There are several problems with this explanation. First, in many states, some of the increment in tax revenues will simply come from inflation. The TIF zone will capture that increment even if no new development takes place in the zone. But other tax districts will see their costs increasing due to inflation without a matching increase in revenues, so they will end up having to spread their funds thinner or ask district taxpayers to accept higher tax rates.
Second, any new development that actually takes place in the zone will impose new costs on the tax district. Fire districts will have to provide fire protection; if there are residences in the TIF zone, schools will have to provide educations for children in those residences. Since taxes on new developments in the zone don’t go to the tax district, other people in the tax district will have to pay higher taxes or accept a lower level of urban services.
Third, numerous studies have shown that any new development in the TIF zone would have taken place without the TIF, though it might have been elsewhere in the region. All the TIF does is move some of that development to within the TIF zone. If the development had taken place elsewhere in the tax district, the supposed windfall would have happened anyway and the only effect of TIF on the district is the loss of revenues during the period the TIF zone is collecting the incremental taxes.
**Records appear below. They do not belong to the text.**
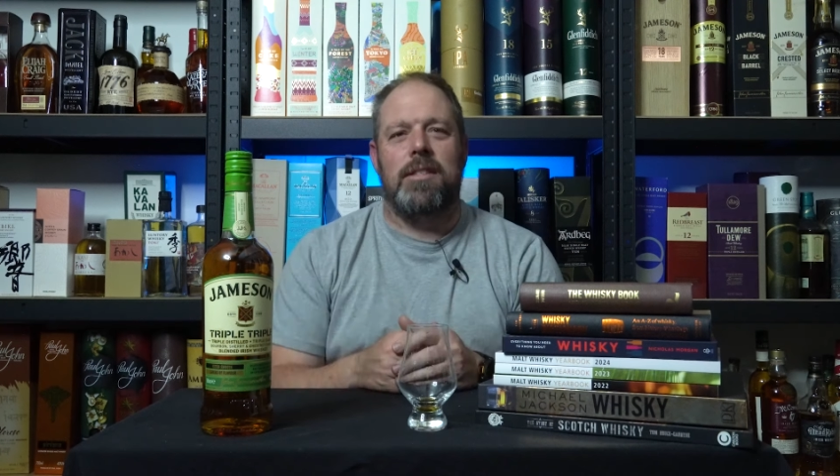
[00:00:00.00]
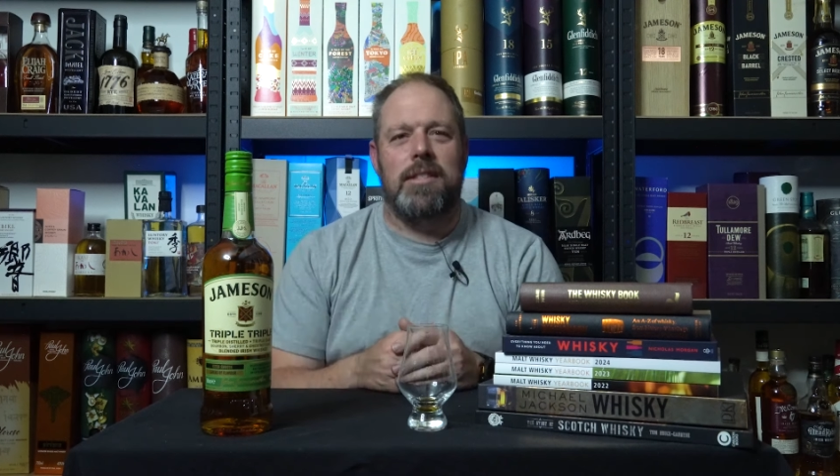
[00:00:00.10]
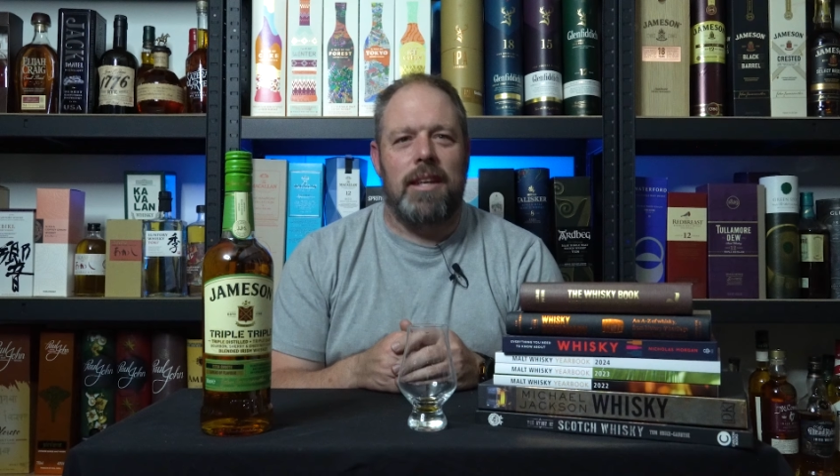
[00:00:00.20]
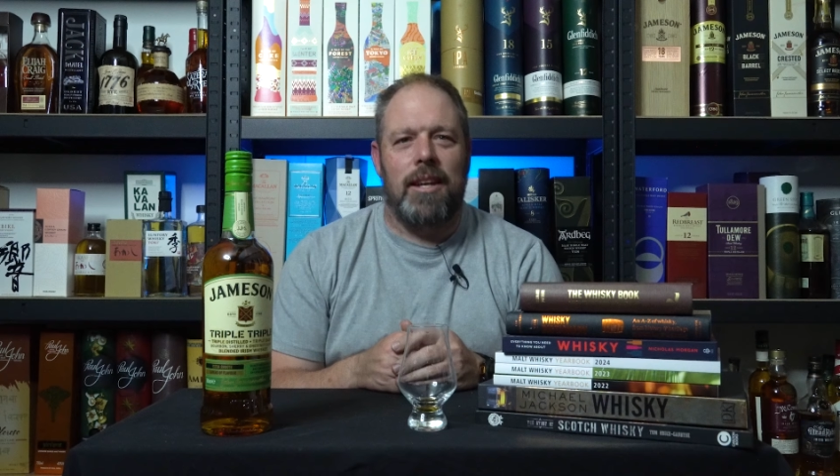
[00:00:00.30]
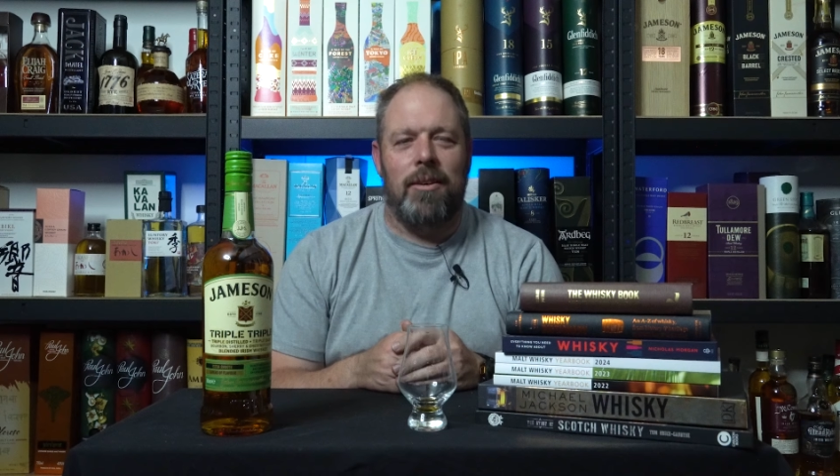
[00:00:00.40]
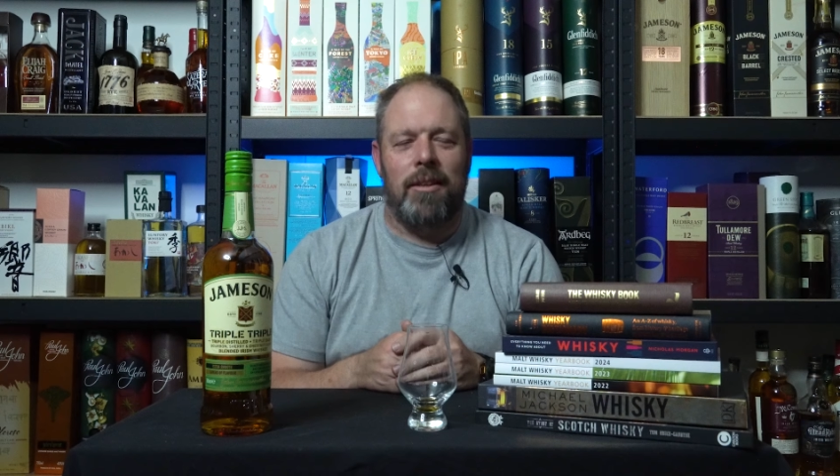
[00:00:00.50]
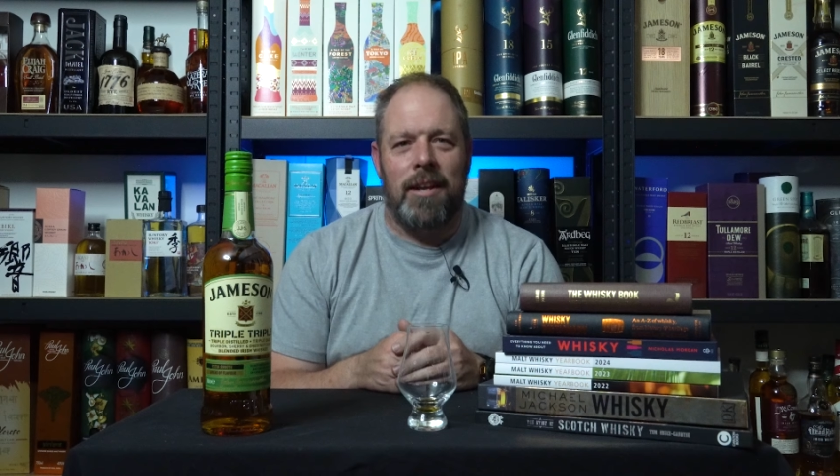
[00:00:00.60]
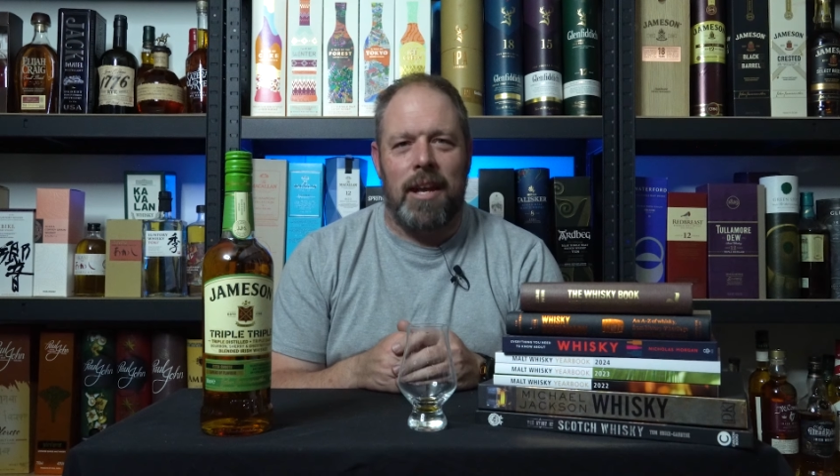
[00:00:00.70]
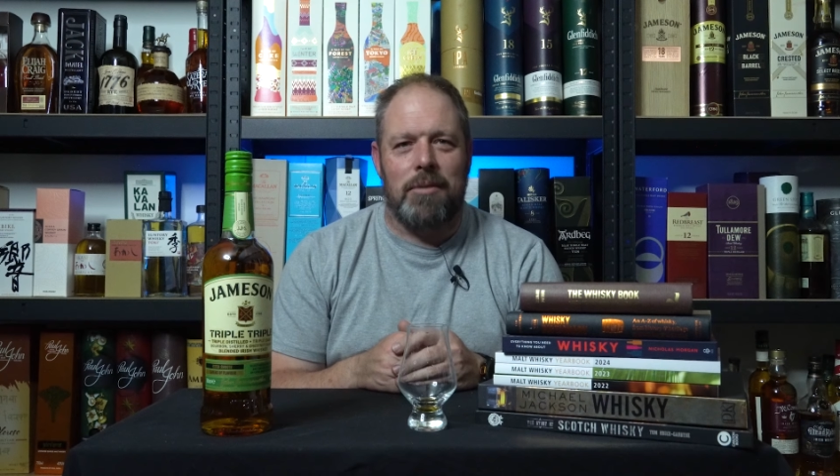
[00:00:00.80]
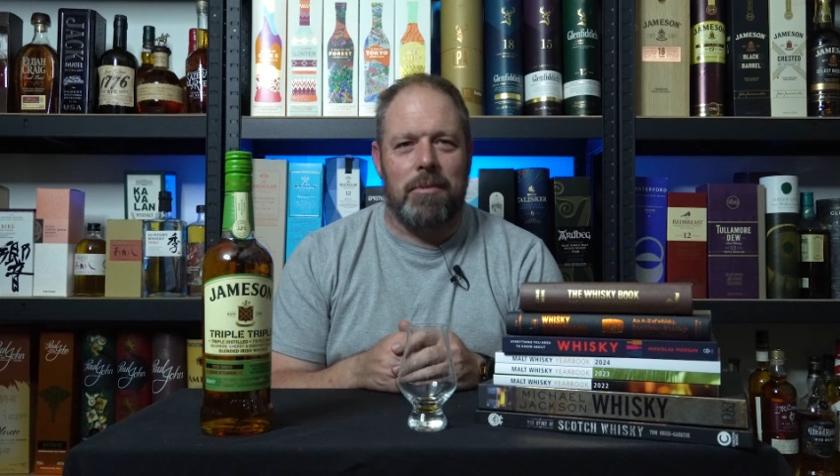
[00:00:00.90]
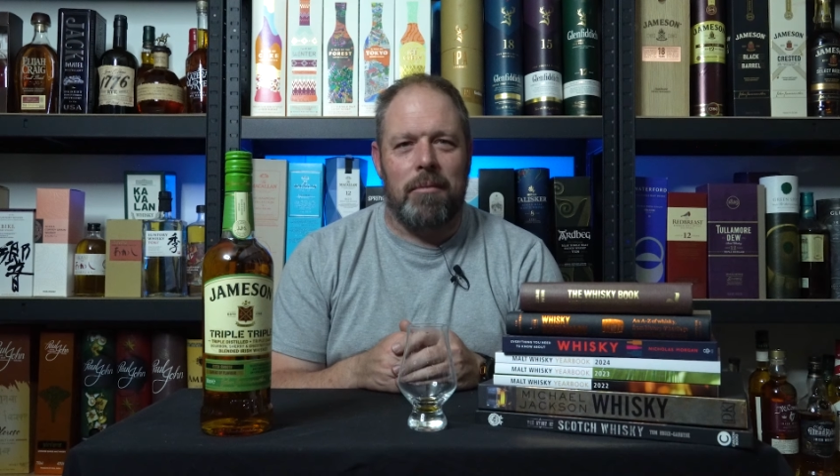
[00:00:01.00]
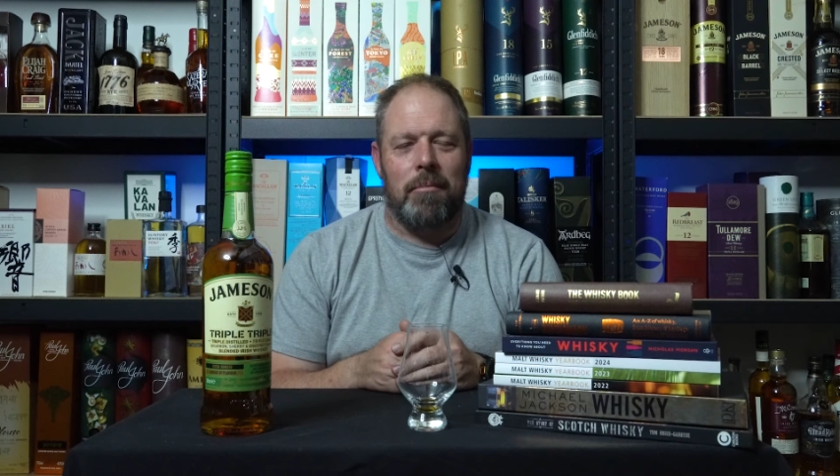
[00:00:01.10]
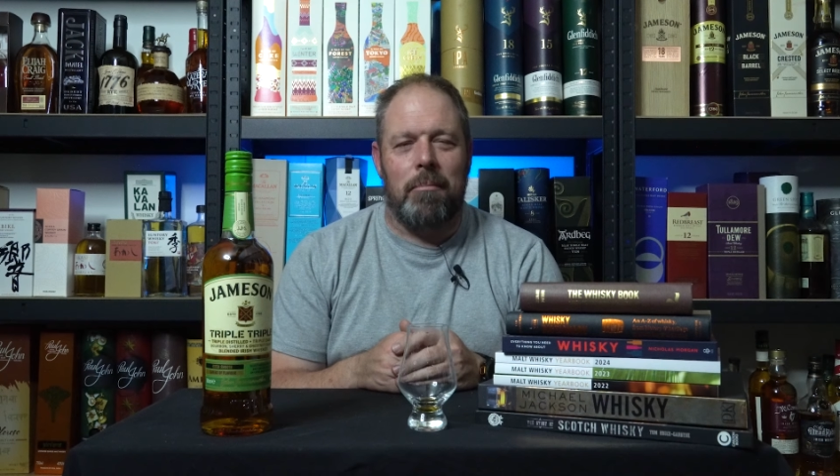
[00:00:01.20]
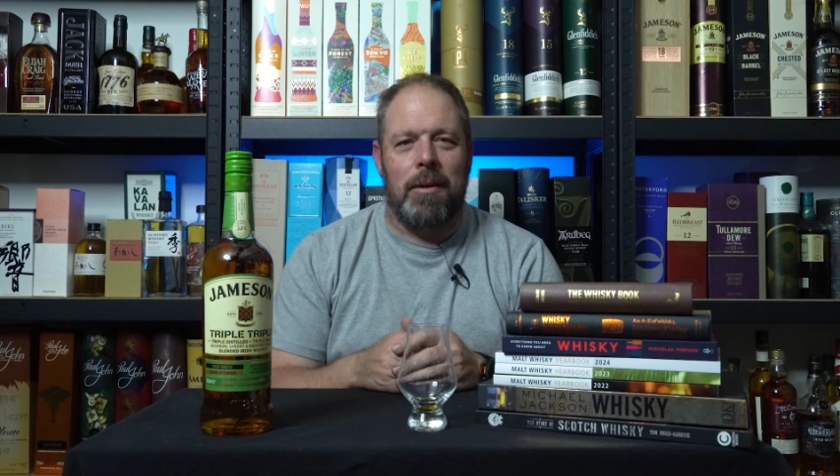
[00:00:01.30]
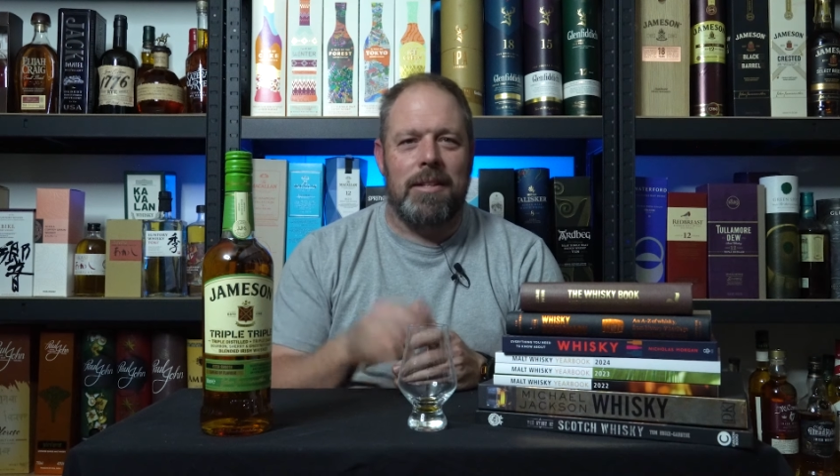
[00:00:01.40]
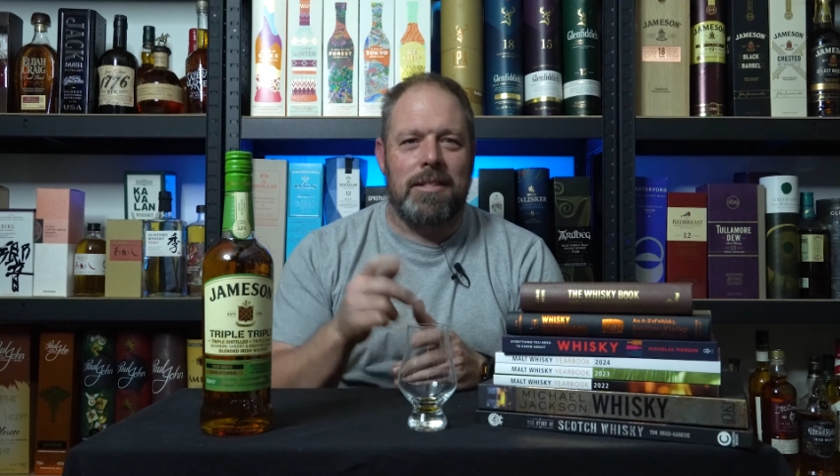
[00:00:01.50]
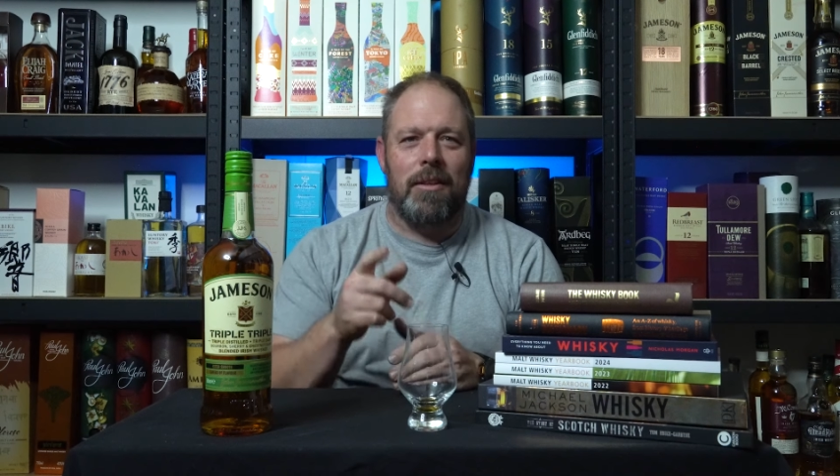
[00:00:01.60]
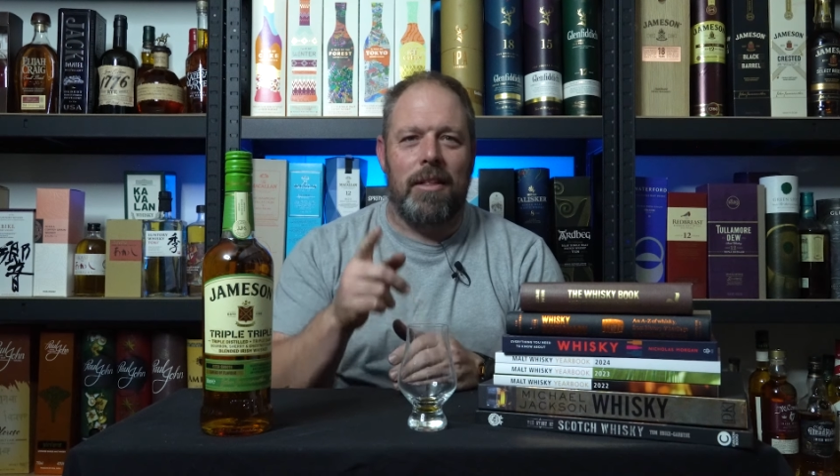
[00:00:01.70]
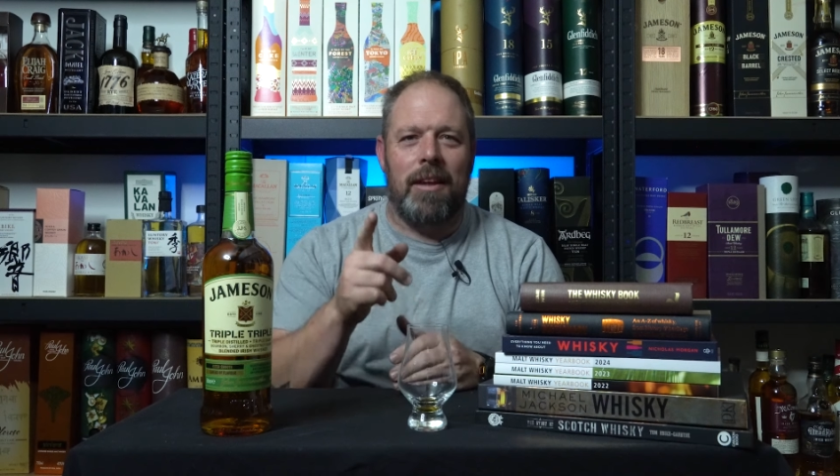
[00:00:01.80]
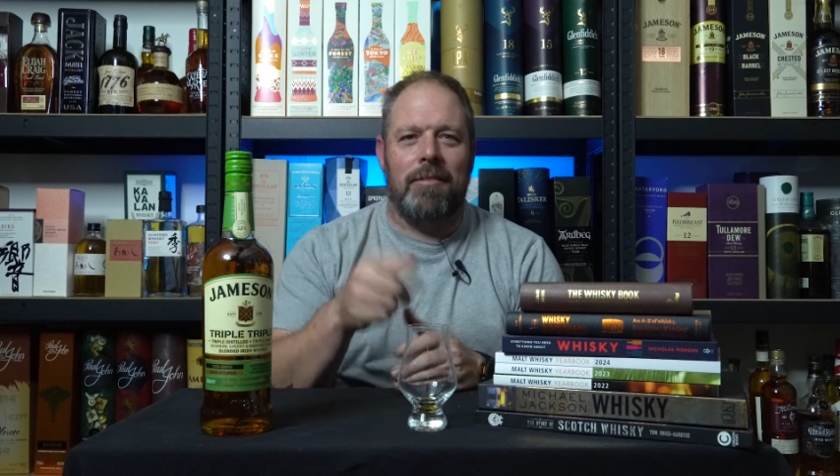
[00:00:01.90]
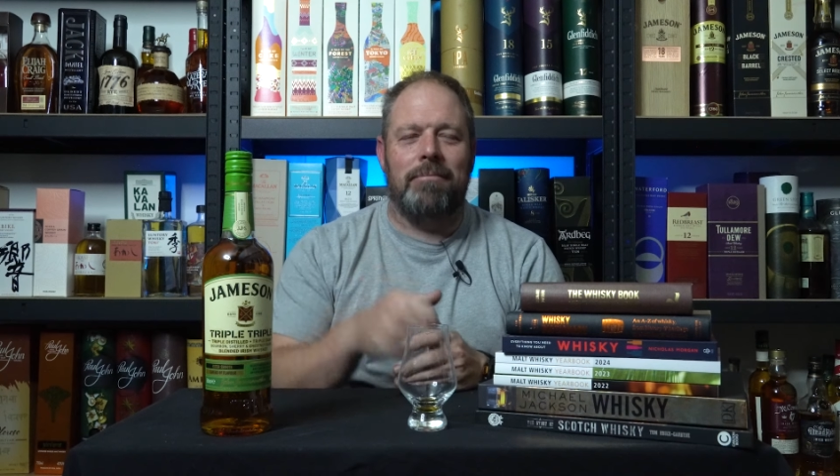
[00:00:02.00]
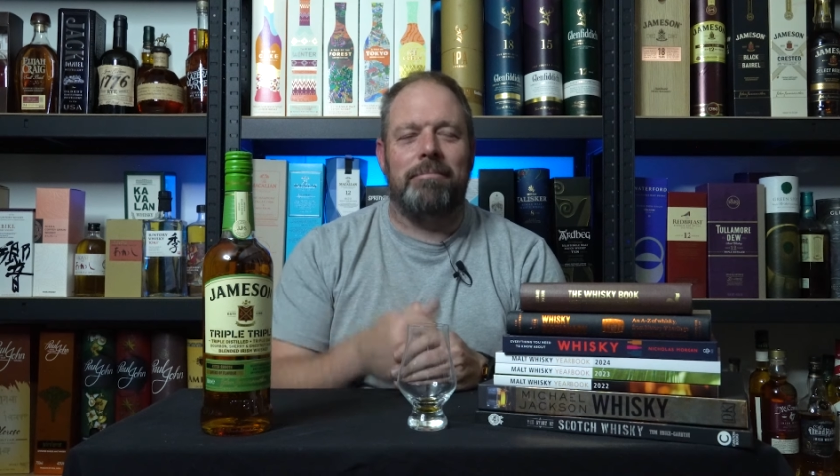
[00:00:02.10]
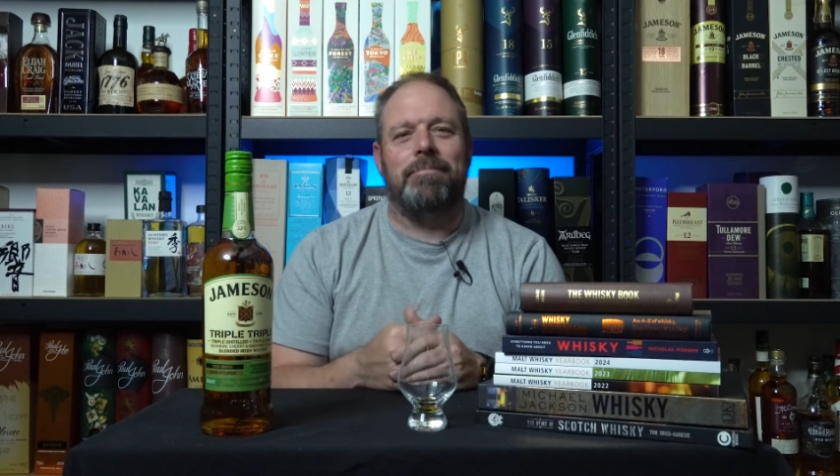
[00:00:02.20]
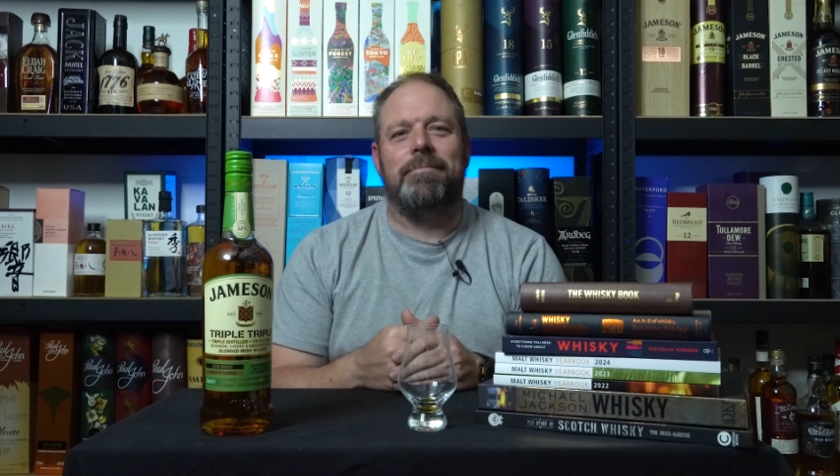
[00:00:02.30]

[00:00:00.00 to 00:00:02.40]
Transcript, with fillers: seeing you in the next one. But until then,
If the development happened to take place outside the tax district, then it would not have had to provide any services to support that development and the effect of TIF on the district is the loss of revenues due to inflation.
Now (I asked the audience), suppose I put a bucket of money by the exit to this room. The bucket has $1 million in it, and I invite people to take some out as they leave but note that I plan to donate all the money that is left over to local schools or other good causes. Would anyone take the money?
It is likely that some people would be virtuous enough to leave the money to the schools. But some people might reason to themselves that schools waste a lot of money on administrative overhead, and those people might think they can spend the money more wisely. Other people, seeing some take the money, would follow suit, realizing that they had better get theirs before it is all gone.
Just who are the scoundrels who would take this money from schools and other worthy causes? For the answer, you’ll have to download my presentation (about 12.5 MB), but regardless of the answer, my point is this: leaving a bucket of money untended is just as foolish as leaving your keys in the car and the doors unlocked: it provides undue temptation for those who might otherwise be honest people. In the same way, no matter how it is reformed, allowing cities and counties to use TIF creates a temptation that will inevitably lead to abuse.